Johnston was under intense pressure, one source in the office said, not just because the Army often puts public affairs “on the back burner,” but because she was a one-star attempting to get information from more senior general officers in the Pentagon. 

“You put a one-star in charge of public affairs, and you’re expecting them to corral two-, three-, and four-stars who won’t listen to her?” another officer said. “Do you think that’s really fair?” 

Then-Brig. Gen. Amy Hannah, Director of the U.S. Marketing Research Task Force, speaks during the 2019 Public Affairs Forum, held at the Mark Center in Alexandria, Va., May 9, 2019. (U.S. Army photo by Spc. James Harvey)

The news of Johnston’s retirement comes just days after another senior Army leader in the Pentagon was suspended amid an Inspector General investigation of toxic leadership. Lt. Gen. Duane Gamble, the Army’s deputy chief of staff for logistics, referred to as the G-4, has been under investigation since November 2020. He was suspended last week. 

Sources directly familiar with the culture of the G-4 office explained that Gamble’s behavior included bullying and racist comments, and created a toxic environment. Sources also voiced concerns that Gamble would be allowed to retire and avoid any repercussions — something they said more junior officers or enlisted soldiers would never be able to get away with. 

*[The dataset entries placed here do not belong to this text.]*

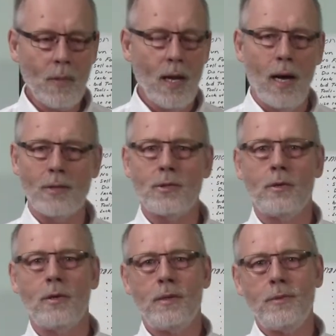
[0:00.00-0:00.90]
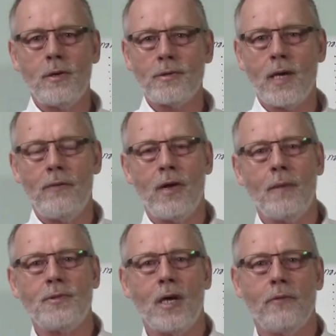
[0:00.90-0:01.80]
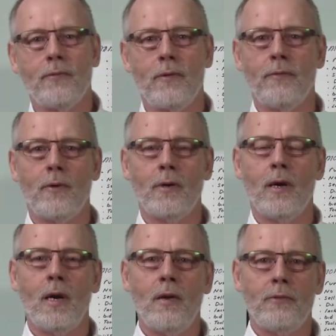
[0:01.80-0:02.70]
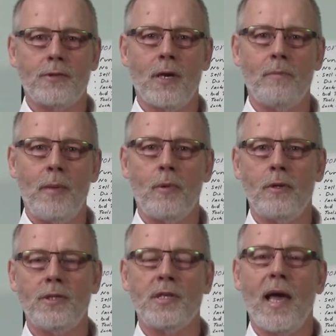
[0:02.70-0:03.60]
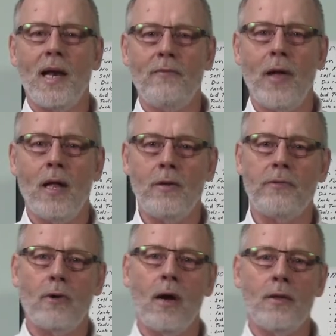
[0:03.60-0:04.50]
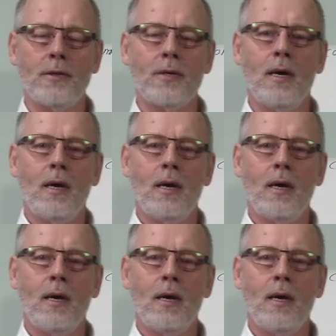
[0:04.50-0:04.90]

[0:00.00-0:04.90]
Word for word: Uh, so you know it's kind of an upsell for, for for some people or just added value for others.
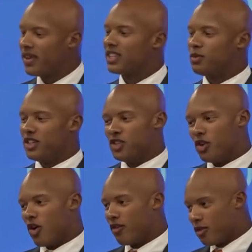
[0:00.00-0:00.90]
This means you
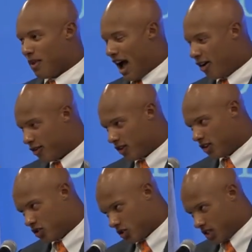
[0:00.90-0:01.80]
know I'm from
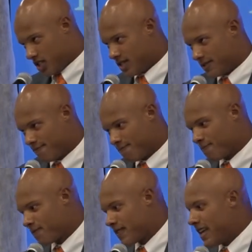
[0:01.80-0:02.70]
Alpharetta, Georgia.
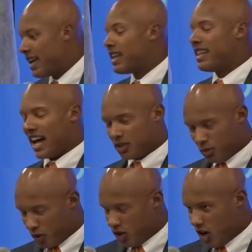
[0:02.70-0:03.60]
That's
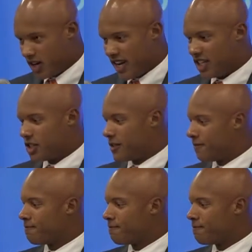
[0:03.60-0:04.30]
Bulldog Nation.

“If this was a [colonel], or lieutenant colonel, or a major, or a captain? They wouldn’t be in the Army,” an Army veteran familiar with the matter said of Gamble. “To me, to allow this to have gone on this long is a travesty.” 

As of last week, Gamble had not been approved to retire. While Johnston has been, it’s unclear when that will happen or who will take her place as the top Army spokesperson.